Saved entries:
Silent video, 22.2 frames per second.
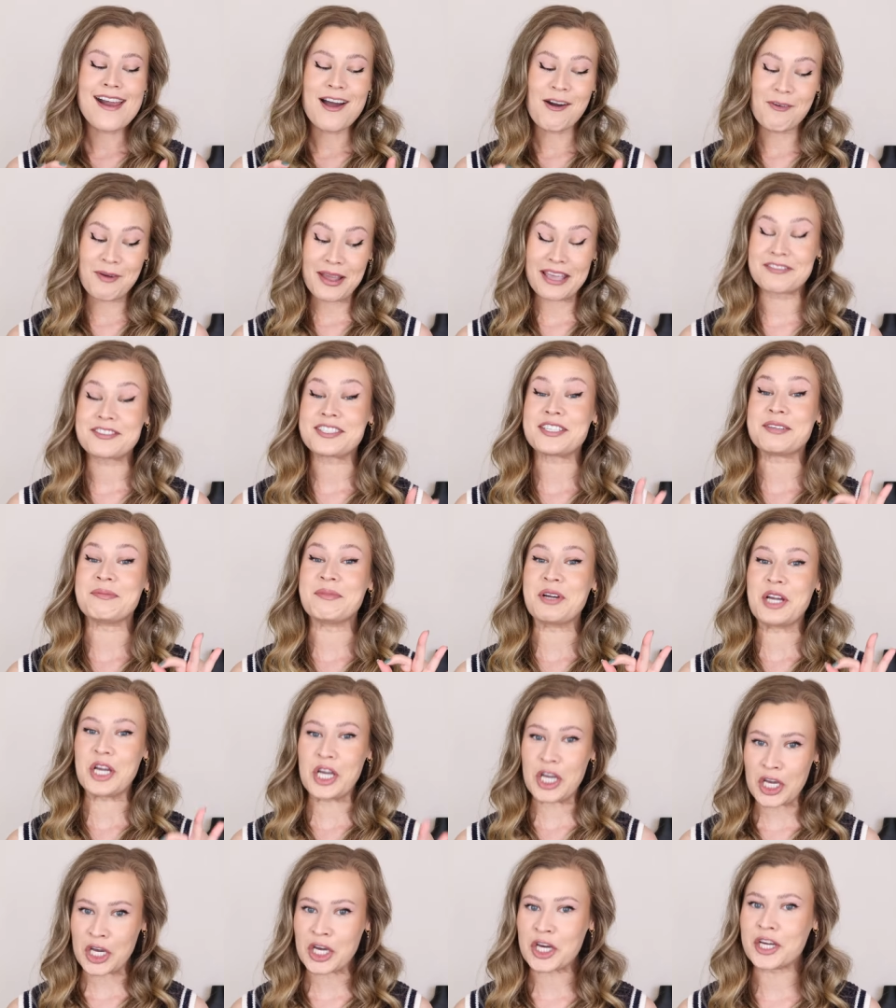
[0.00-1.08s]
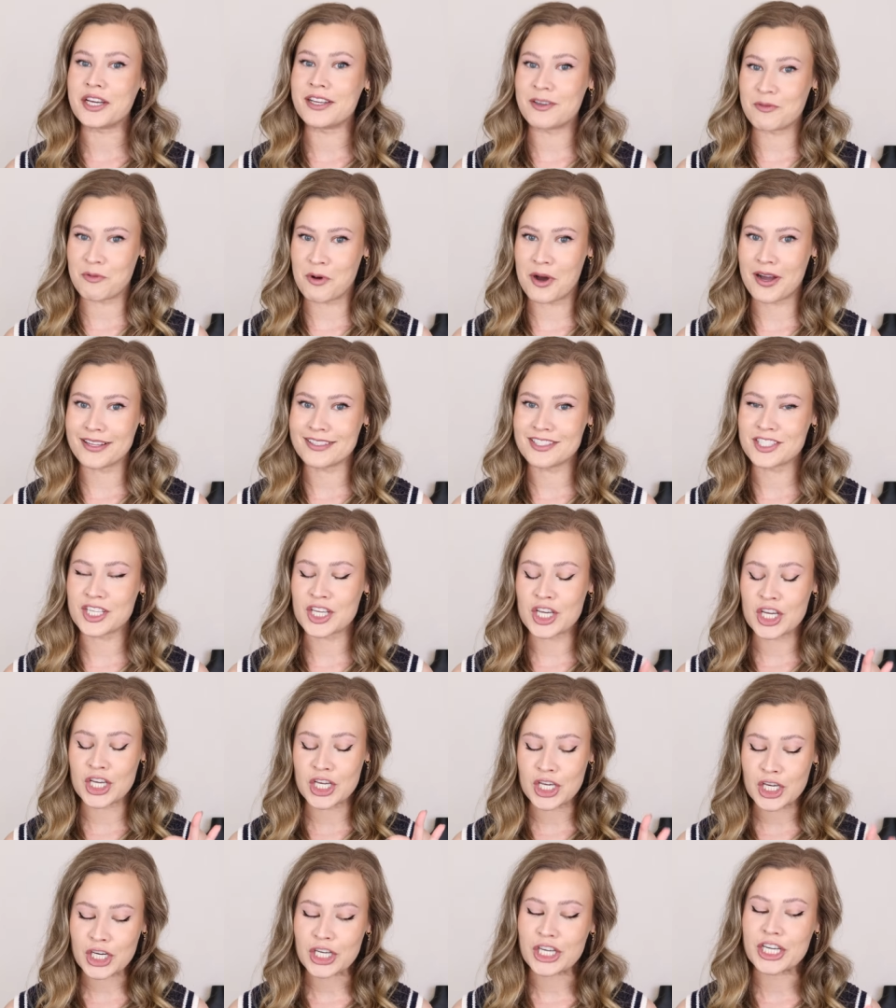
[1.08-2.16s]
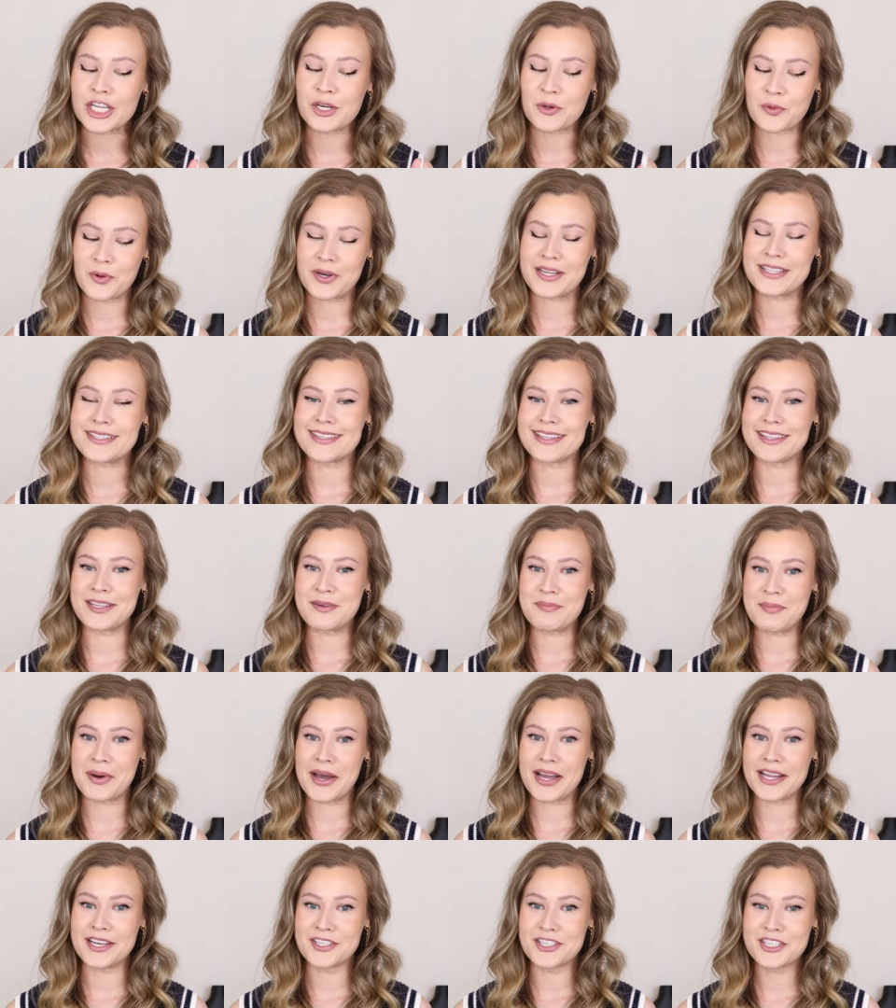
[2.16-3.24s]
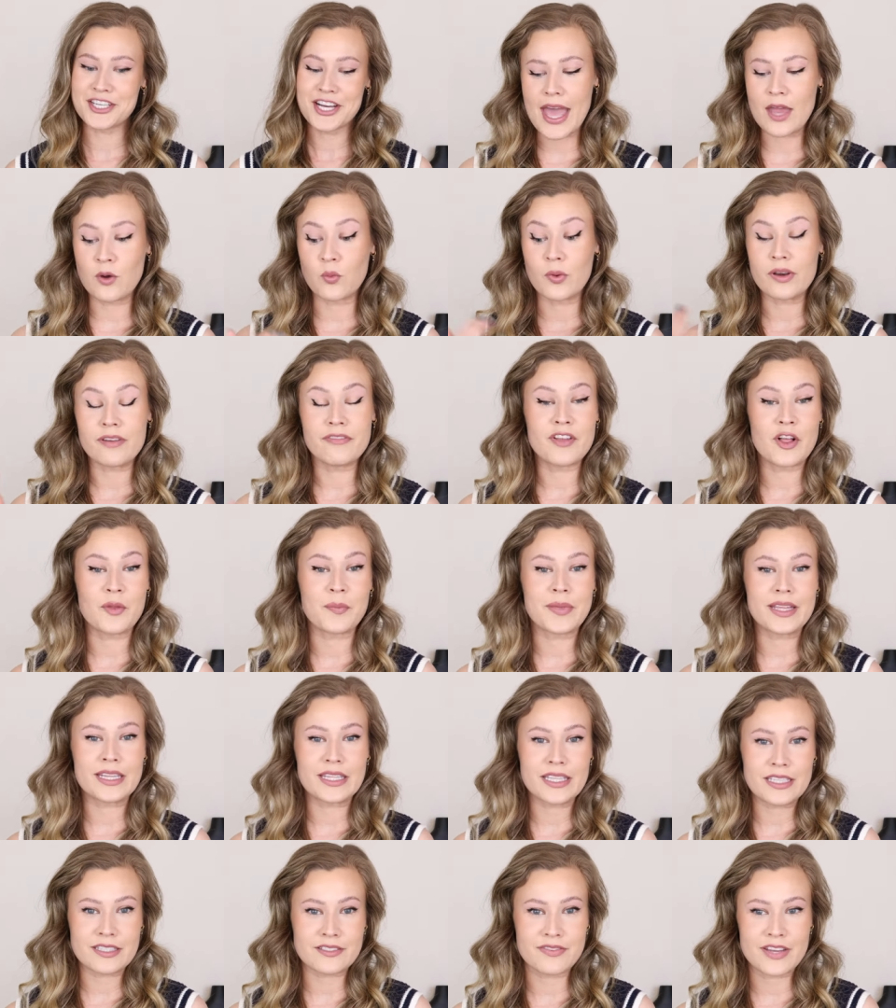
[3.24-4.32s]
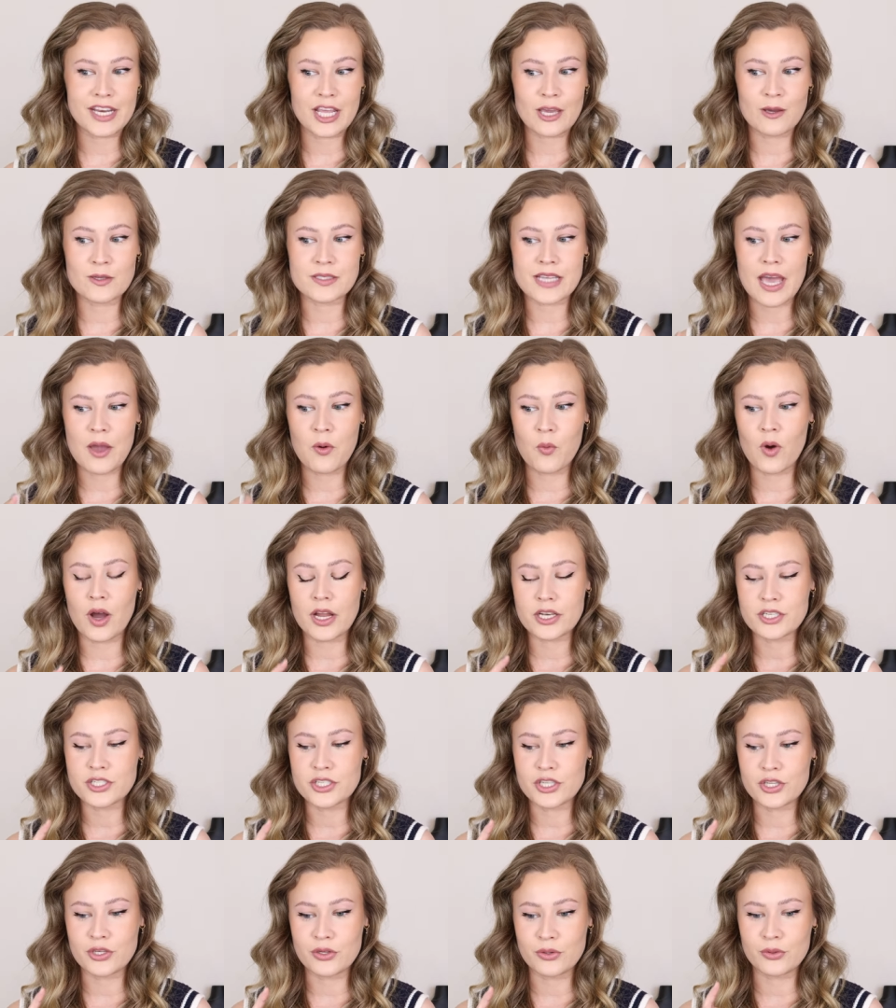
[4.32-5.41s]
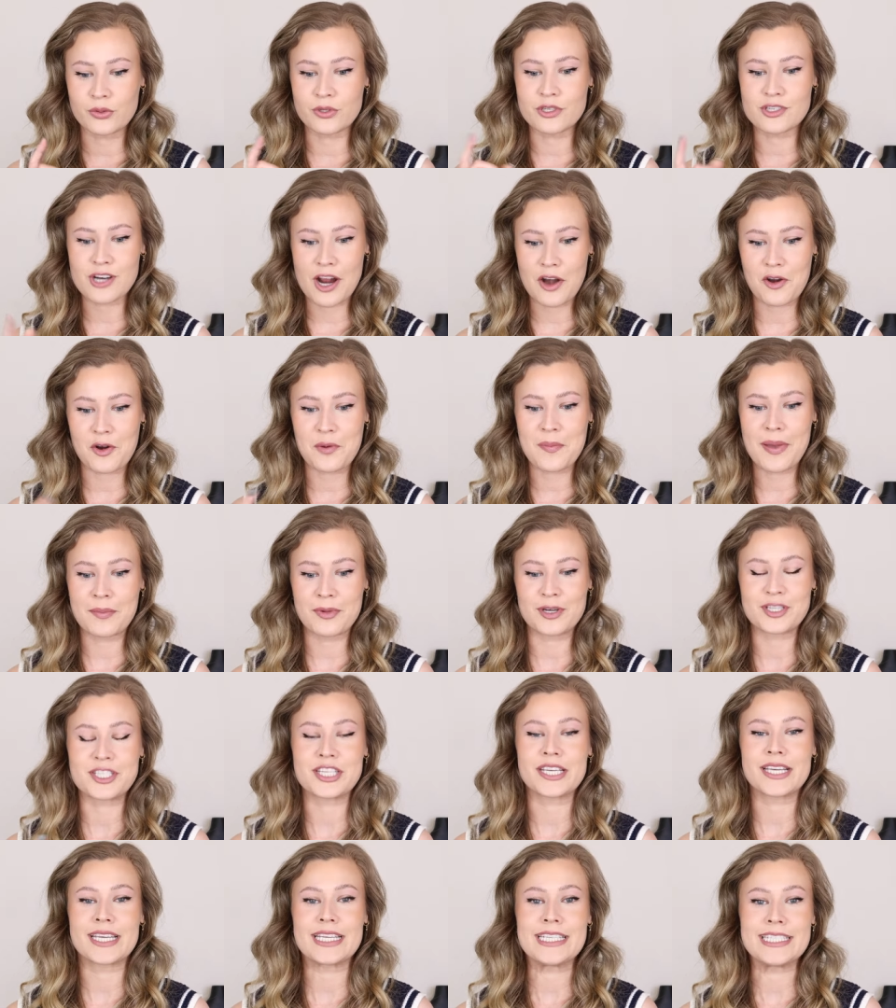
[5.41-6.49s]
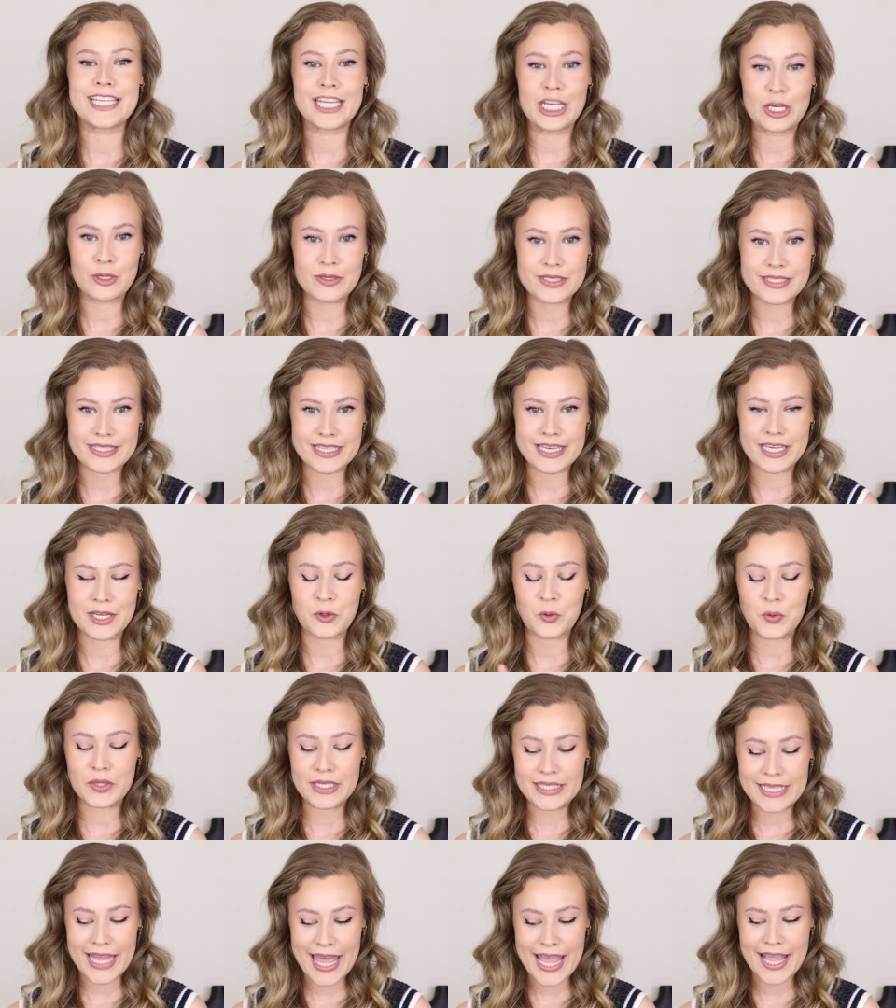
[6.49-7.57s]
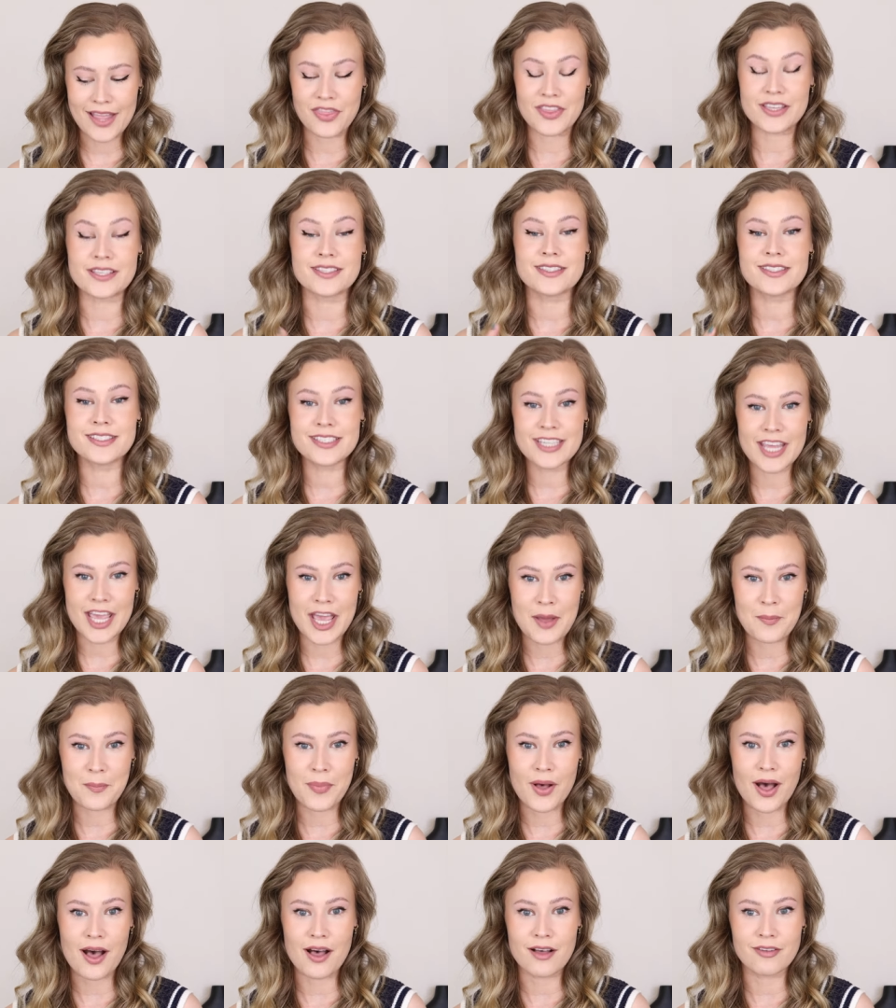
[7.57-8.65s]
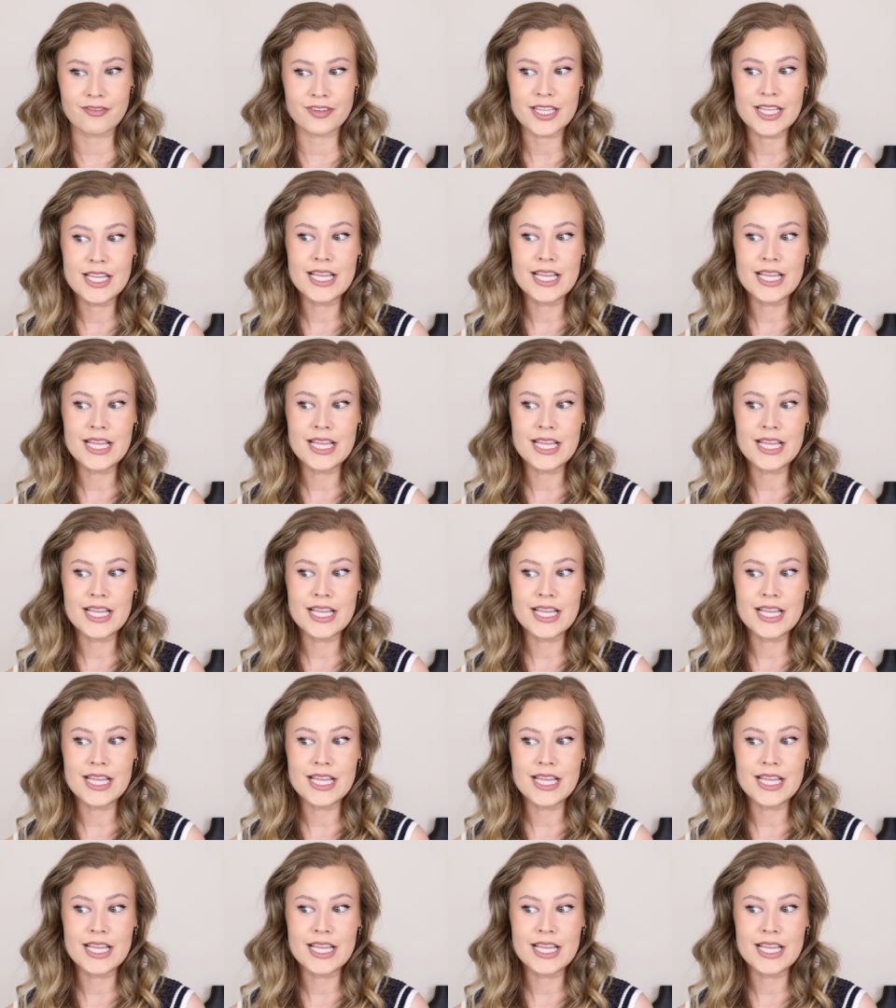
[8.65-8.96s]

we have some good ones, good ones in the bunch. And when filming these videos, I want to try to remember to continuously relay this tip of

▶ [Work task]: Return each record exactly as given, excluding any image.

▶ [Solution to this exercise]:
Silent video, 22.2 frames per second.
[0.00-1.08s]
[1.08-2.16s]
[2.16-3.24s]
[3.24-4.32s]
[4.32-5.41s]
[5.41-6.49s]
[6.49-7.57s]
[7.57-8.65s]
[8.65-8.96s]

we have some good ones, good ones in the bunch. And when filming these videos, I want to try to remember to continuously relay this tip of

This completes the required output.